Begin transmission…

Harnessing Range Queries for Decentralized Data

In the realm of decentralized data, where information resides across multiple nodes, we're thinking about ways to make efficient retrieval and analysis possible. Optimized data formats, specifically designed for efficient range queries, are an important building block. Let's explore how these formats can empower decentralized data ecosystems with their unique capabilities, including trustless data access.

The Power of Range Queries

Range queries enable retrieving specific data subsets based on defined criteria without loading the entire dataset, crucial in decentralized settings to address bandwidth and storage costs.

Formats Excelling at Range Queries

Parquet: Columnar formats optimized for range queries due to their column-based storage.
Avro: A row-based format with schema-based indexing for efficient range queries on specific fields.
Zarr: Designed for high-dimensional scientific data with dimensional and attribute-based indexing.
PMTiles: Optimized for efficient tile-based retrieval of raster data.
FlatGeoBuf: Efficiently queries geospatial data with encoded geometries.
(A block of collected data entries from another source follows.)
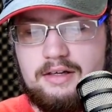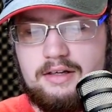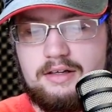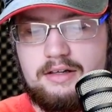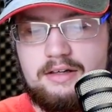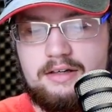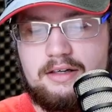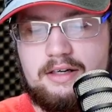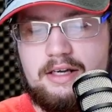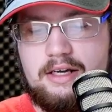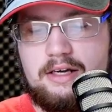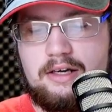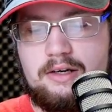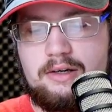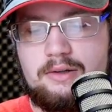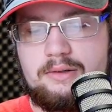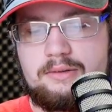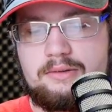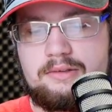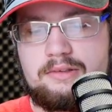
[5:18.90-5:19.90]

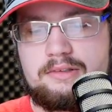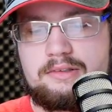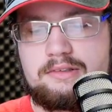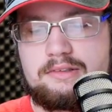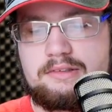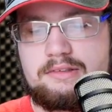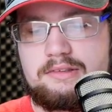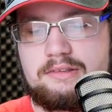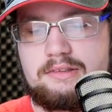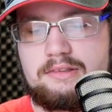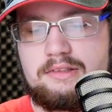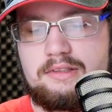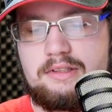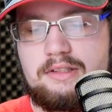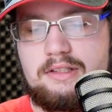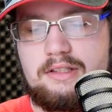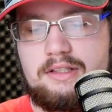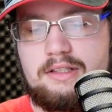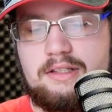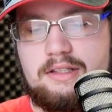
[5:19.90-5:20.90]
Now,
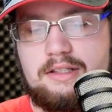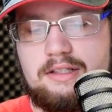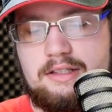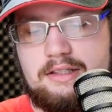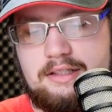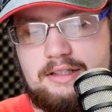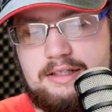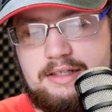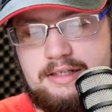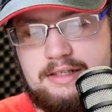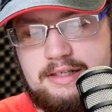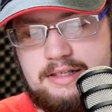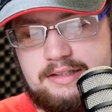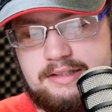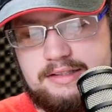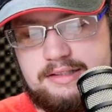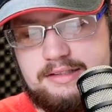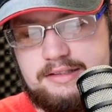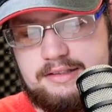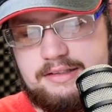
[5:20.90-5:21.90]
and
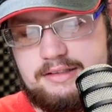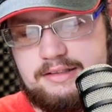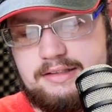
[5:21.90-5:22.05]
that's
Techniques for Remote Range Queries

HTTP Range Requests: Formats like Parquet and ORC are splittable, enabling efficient partial data retrieval.
Virtual File Systems: Tools like sql.js-httpvfs enable SQLite (via here) to perform range queries on remote data using SQL.

Trustless Data Access

To build a system where data can be exchanged in a verifiable way, you can imagine a setup where files are chunked into Merkle trees to provide verifiable data access:

Verifiable Data Blocks: Each data block (e.g., in Parquet or ORC) is a leaf in a Merkle tree, with a unique hash. This structure allows for the generation of a root hash representing the entire dataset.
Efficient Inclusion Proofs: When accessing a data block, the client receives a Merkle proof. This proof, a sequence of hashes, verifies that the block is part of the overall dataset without downloading the entire thing.

Decentralized Data Collaboration

Efficient range queries and proofs facilitate:

Collaborative analysis across nodes: Enabling secure, verifiable data access.
Cost-effective exploration: Reduces bandwidth usage by transferring only relevant data with proof of integrity.
Enhanced trust and privacy: Data remains secure and verifiable on its native node.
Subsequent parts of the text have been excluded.